Visual Systems in FragmentsForm, Spannung und Bewegung als offene Struktur
Die Reihe Fragen ohne Antworten untersucht die Beziehung zwischen Form, Bewegung und systemischer Wahrnehmung. Jedes Fragment entsteht aus wenigen präzisen Setzungen — Linien, Kreisen, Rechtecken, Signalen — und öffnet einen Raum, in dem Ordnung, Spannung und Rhythmus gleichzeitig existieren. Die Werke bewegen sich zwischen Diagramm, Architektur und intuitiver Geste.
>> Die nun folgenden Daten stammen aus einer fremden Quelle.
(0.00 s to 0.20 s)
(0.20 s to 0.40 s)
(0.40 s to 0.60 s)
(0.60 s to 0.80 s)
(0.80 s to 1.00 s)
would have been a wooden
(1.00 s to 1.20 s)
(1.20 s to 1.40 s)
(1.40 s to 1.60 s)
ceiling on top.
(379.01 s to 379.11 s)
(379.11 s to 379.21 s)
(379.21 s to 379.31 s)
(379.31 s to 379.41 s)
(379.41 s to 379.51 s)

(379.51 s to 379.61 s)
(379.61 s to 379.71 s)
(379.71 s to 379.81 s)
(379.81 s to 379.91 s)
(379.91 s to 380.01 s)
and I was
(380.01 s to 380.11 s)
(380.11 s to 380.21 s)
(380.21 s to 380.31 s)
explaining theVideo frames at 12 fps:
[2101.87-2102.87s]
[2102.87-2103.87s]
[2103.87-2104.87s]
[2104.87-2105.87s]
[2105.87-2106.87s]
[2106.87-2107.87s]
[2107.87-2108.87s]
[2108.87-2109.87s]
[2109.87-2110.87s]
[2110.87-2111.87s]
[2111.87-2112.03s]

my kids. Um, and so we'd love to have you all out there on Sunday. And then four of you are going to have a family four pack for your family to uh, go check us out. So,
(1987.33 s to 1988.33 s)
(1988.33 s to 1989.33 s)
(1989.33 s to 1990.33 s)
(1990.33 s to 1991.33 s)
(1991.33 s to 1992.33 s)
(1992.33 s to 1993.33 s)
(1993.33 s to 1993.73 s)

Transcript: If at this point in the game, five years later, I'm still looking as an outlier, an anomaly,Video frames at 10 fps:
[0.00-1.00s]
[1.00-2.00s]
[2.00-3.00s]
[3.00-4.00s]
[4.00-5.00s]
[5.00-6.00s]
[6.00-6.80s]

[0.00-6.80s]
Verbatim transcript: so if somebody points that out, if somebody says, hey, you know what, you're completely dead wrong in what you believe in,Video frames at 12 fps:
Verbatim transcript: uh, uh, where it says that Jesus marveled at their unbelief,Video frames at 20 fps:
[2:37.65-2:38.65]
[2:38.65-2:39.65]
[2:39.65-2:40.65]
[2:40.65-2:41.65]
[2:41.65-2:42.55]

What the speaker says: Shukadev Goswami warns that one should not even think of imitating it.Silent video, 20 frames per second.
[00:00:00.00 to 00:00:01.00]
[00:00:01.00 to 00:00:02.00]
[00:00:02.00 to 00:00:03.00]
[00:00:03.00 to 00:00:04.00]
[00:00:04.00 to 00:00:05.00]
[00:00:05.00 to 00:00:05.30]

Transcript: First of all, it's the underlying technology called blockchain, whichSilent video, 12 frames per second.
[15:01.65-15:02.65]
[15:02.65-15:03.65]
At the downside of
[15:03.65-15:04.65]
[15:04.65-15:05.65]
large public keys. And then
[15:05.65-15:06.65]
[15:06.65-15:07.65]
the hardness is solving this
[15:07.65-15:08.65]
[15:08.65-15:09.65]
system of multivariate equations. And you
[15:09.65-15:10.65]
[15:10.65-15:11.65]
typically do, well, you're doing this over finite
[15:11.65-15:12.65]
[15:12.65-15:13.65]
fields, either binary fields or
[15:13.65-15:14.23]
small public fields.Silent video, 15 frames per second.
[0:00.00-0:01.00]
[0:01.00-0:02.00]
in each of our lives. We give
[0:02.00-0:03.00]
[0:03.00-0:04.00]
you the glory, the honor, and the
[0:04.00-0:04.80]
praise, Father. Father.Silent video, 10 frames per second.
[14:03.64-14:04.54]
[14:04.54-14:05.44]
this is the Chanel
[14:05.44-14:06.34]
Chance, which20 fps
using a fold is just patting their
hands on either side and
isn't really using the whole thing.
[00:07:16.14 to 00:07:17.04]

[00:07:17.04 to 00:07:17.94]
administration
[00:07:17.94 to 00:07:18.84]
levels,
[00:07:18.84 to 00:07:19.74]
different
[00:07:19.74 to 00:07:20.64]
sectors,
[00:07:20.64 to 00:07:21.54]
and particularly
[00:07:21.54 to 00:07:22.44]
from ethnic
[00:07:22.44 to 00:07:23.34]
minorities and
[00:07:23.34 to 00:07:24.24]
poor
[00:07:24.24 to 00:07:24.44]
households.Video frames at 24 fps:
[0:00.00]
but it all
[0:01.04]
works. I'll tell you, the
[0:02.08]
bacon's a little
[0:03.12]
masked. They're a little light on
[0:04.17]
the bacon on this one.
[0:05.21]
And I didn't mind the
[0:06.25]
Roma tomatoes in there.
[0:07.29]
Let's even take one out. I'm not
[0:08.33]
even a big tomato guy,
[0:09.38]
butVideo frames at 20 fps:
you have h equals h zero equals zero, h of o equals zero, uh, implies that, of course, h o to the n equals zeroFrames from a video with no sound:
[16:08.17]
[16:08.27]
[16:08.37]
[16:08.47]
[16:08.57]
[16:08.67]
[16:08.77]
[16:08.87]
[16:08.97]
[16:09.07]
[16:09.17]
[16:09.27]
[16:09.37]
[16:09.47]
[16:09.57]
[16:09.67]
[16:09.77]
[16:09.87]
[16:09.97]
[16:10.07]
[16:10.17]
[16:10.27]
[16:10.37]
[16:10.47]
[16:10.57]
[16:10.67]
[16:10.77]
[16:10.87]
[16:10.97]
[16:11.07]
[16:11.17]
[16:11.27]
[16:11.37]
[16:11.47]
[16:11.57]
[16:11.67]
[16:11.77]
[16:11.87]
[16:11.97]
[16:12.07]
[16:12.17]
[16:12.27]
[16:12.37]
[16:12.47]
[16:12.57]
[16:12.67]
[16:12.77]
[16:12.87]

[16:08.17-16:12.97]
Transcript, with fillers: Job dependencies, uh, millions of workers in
Die Serie folgt einer modularen Struktur: Jede Arbeit trägt einen eigenen Denkraum, eine numerische Position innerhalb eines offenen Systems. Die Titel verbinden Formbegriffe mit Bewegungs‑ oder Systemzuständen und machen sichtbar, wie Fragmente miteinander in Resonanz treten.
Die Denkräume sind eine Einladung, in Strukturen zu denken, ohne sie zu schließen. Ein visuelles System, das sich aus Variation, Irritation und bewusster Reduktion aufbaut — und in jedem Fragment eine neue Beziehung zwischen Form und Bedeutung eröffnet.